Creator Andrew Cohen returns to his combination of humorous visuals and verse in another edition of short, illustrated poems that show a strong sense of comedy and drawing skills.
It's been awhile since the first issue, but it was worth the wait, because these short stories from Cohen are always a lot of fun. A combination of Dr. Seuss-like verbal wordplay, themes right out of a blues bar, and just a touch of horror, Andrew mixes everything together until we get the silly and the serious in just about equal doses.
This one leads off with a set of witches upset because someone has stolen their sandwich. Playful rhymes mix with a variety of ghoulish depictions until we find a most unlikely culprit. We then move into one of my favorites in this mini, King Wally, about a lonesome king who finds his purpose by turning into a tree. Drawn with thick ink lines and sparse backgrounds that keep the reader focused on King Wally, he slows transforms as the couplets describe what's happening. This one felt like something out of Grimm, and was a great treat.
The Death of a Damn Bad Man moves more into the adult realm, though the rhyme scheme remains similar to the two previous stories. Cohen's art on this one shows a lot of variety, from the cartoonish daughter in a polka dot dress to the looks of men on the wrong end of a gun, each of whom gets a distinctive look of panic. There's dead bodies and lost souls, all leading up to the punning end of the story.
Mightier than the Man finds Cohen in familiar territory, playing with the fourth wall as he does so successfully in Dr.

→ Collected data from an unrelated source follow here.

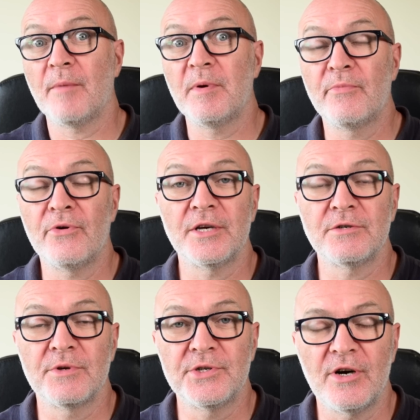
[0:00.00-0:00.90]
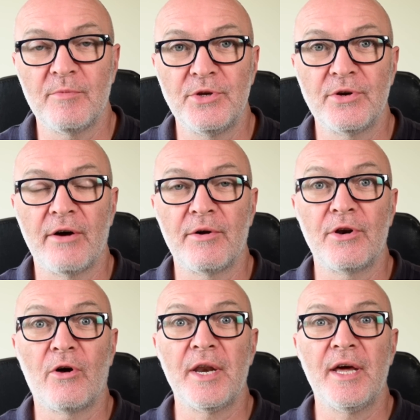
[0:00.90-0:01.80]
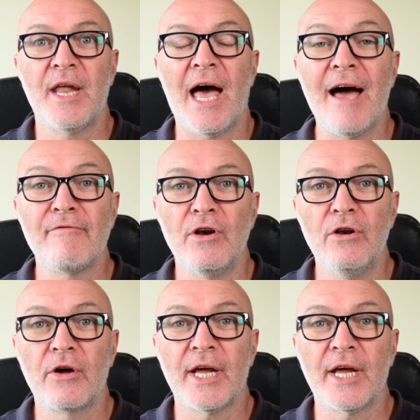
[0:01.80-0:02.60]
up in price all the time when you go online and have a look.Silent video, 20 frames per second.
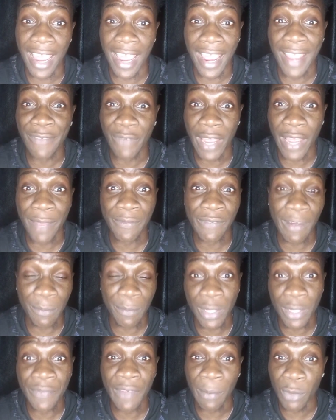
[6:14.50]
if I'm
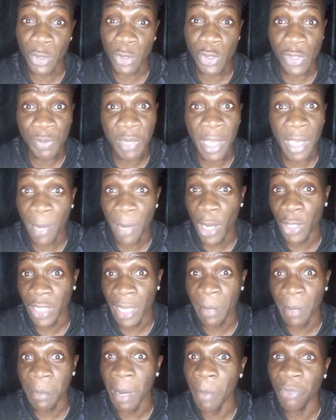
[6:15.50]
going to speak about
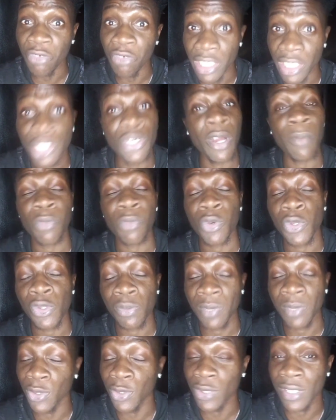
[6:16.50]
them, I'm really sure I'm going to
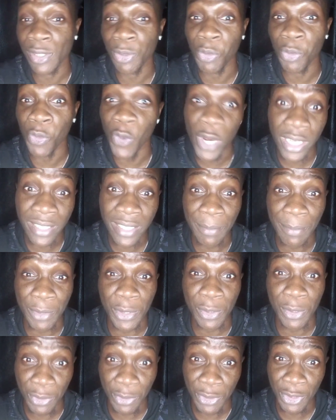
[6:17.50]
be using some words I'm not
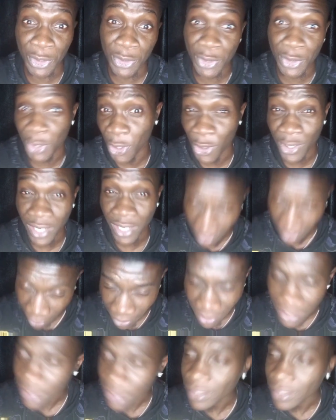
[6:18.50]
supposed to use on here.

W. A cartoonist with a smiley face for a head (which I think is a trick Ditko has used, too, if memory serves) narrates a story about how the creator must continue to create, with a strong sense of metaphor while the illustrations drive them home. Cohen shows a fountain pen coming out of the cartoonist' vein, shows ink dripping like blood, and in other cases, tries to kill himself but the pen won't let him die. It's a literary grotesque, and another highlight of the mini.

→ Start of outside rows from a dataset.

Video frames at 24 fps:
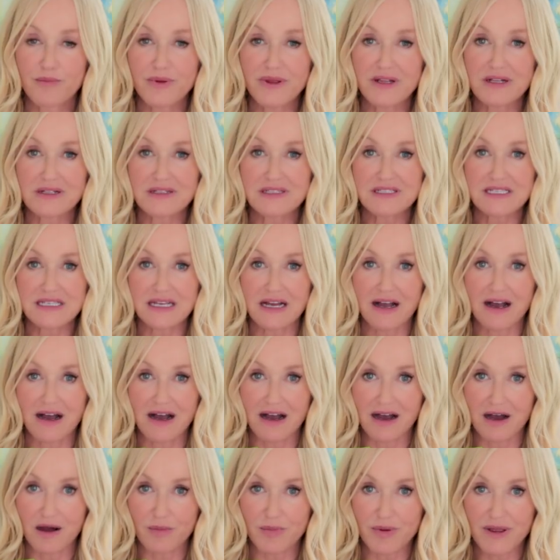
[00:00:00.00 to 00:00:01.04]
builds
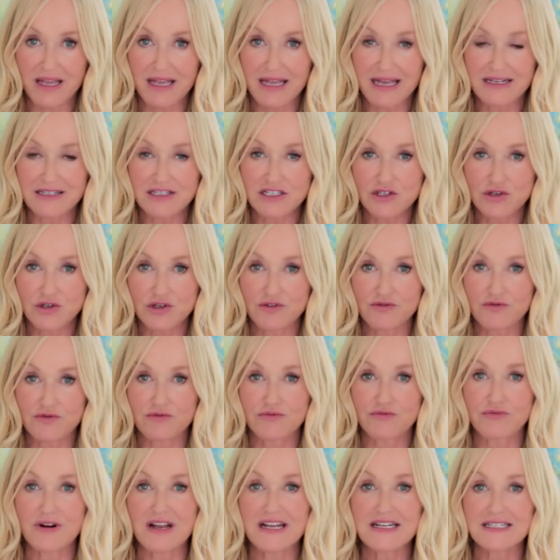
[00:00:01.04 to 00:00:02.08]
up. It gets sort
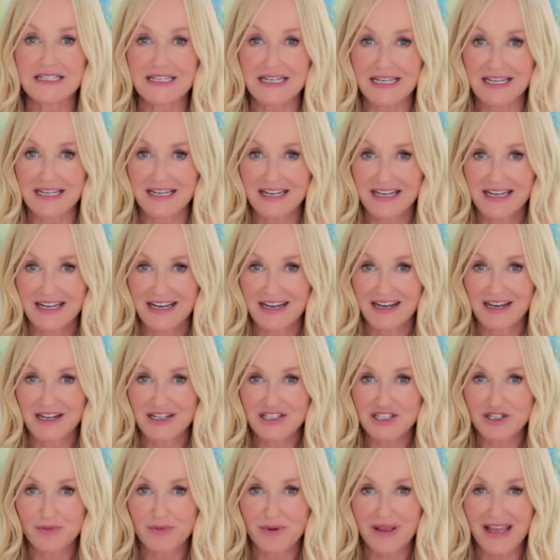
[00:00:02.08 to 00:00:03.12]
of ready
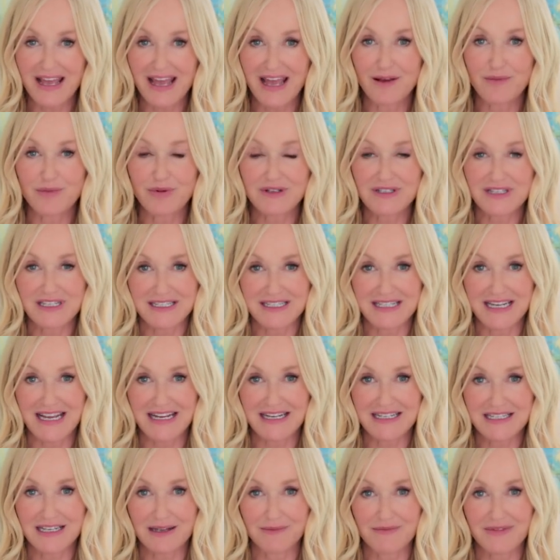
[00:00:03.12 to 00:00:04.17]
uh, to be able to
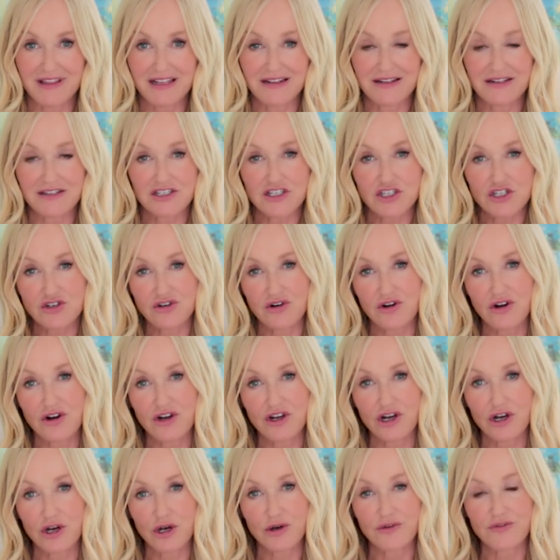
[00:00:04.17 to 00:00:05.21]
take something that's
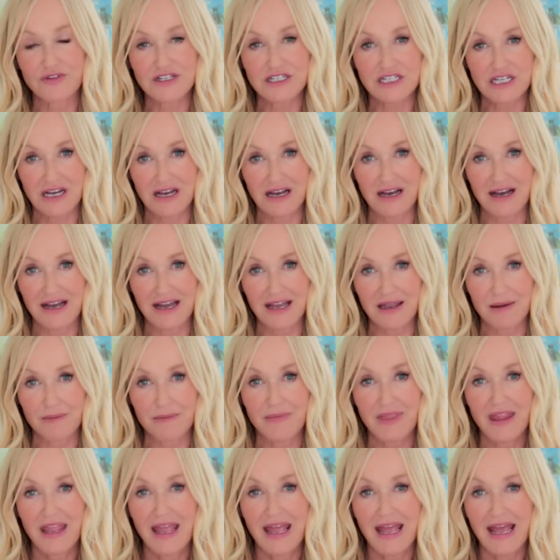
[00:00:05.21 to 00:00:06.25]
stronger over
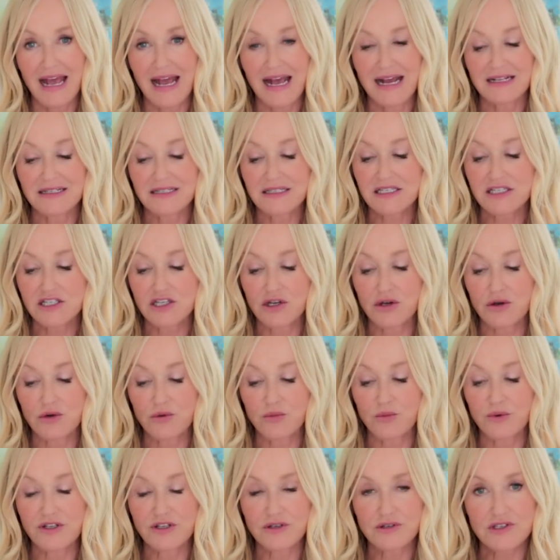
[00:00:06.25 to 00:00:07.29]
time. And so
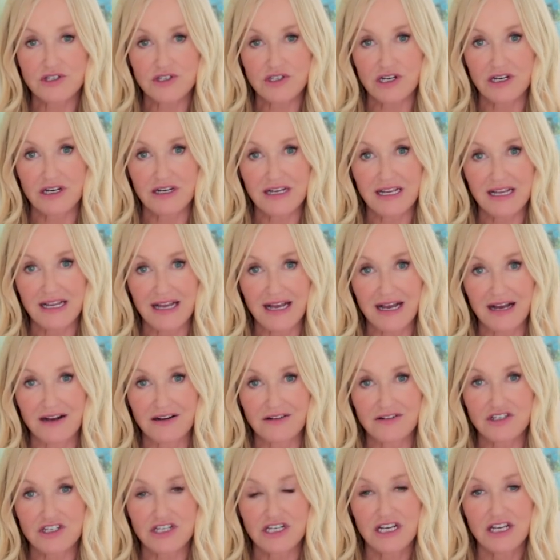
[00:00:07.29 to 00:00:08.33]
when you're starting
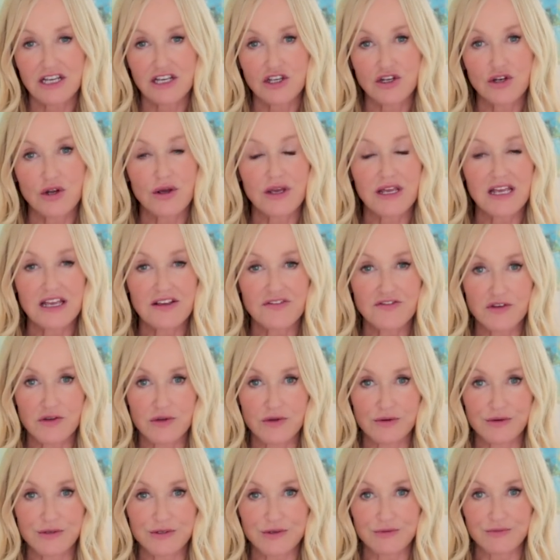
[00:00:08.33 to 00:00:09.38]
out, you know, if you
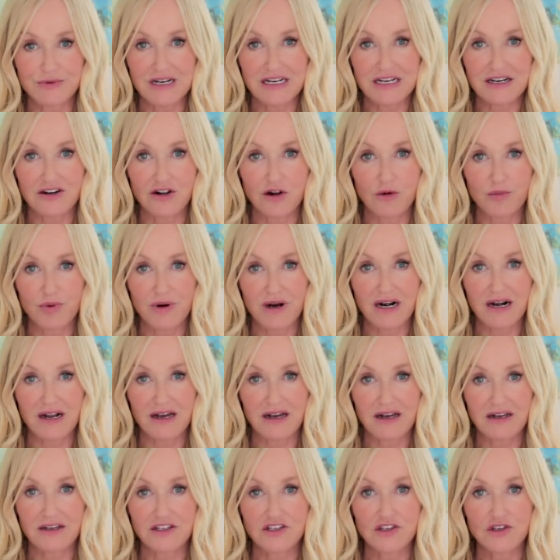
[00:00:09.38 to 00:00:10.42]
use a retinol
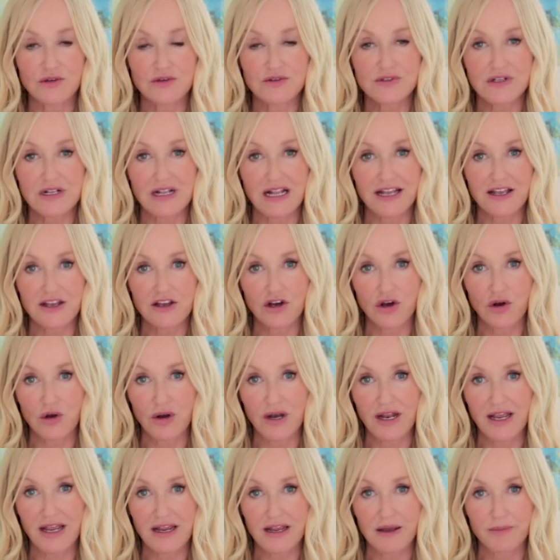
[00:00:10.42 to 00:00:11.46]
product, use
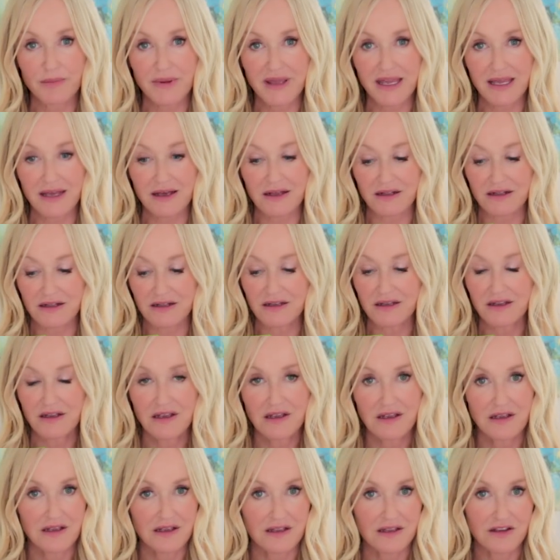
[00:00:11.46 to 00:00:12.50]
glycolic peel,
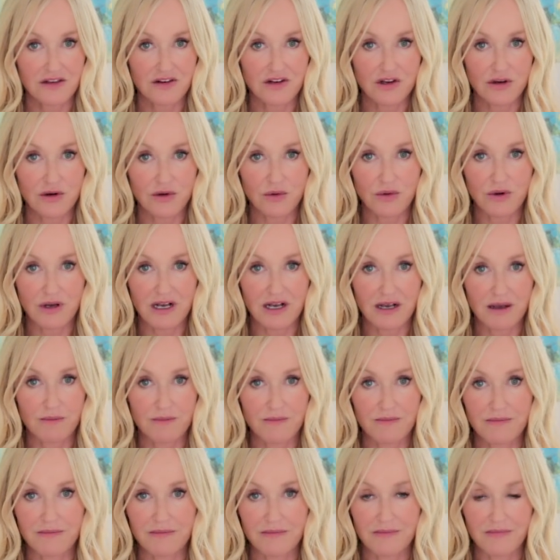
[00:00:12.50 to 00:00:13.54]
you know,
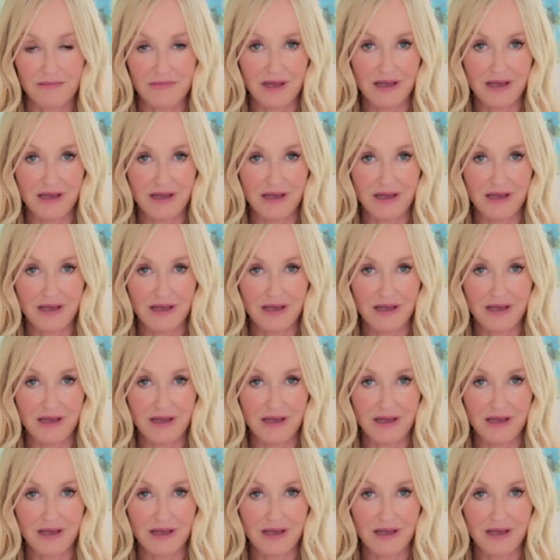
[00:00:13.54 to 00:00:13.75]
um,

Howzit Funnies #2 ends with a more playful take on the creator-tools relationship, with a pencil looking incredibly stupid (big nose, mis-matched eyes) and a paper whose wit is as sharp as its nagging tongue and gesturing hand. The bald creator (looking a bit like a cartoon version of Ike) decides to do away with both of them, saving himself the grief. It's a cute ending for the book, and again displayed Cohen's range.
Howzit Funnies #2 is a great little humor book from a man who understands how to make the genre work, and I hope the time between issues 2 and 3 isn't nearly as long, because I'd love to see more of this soon.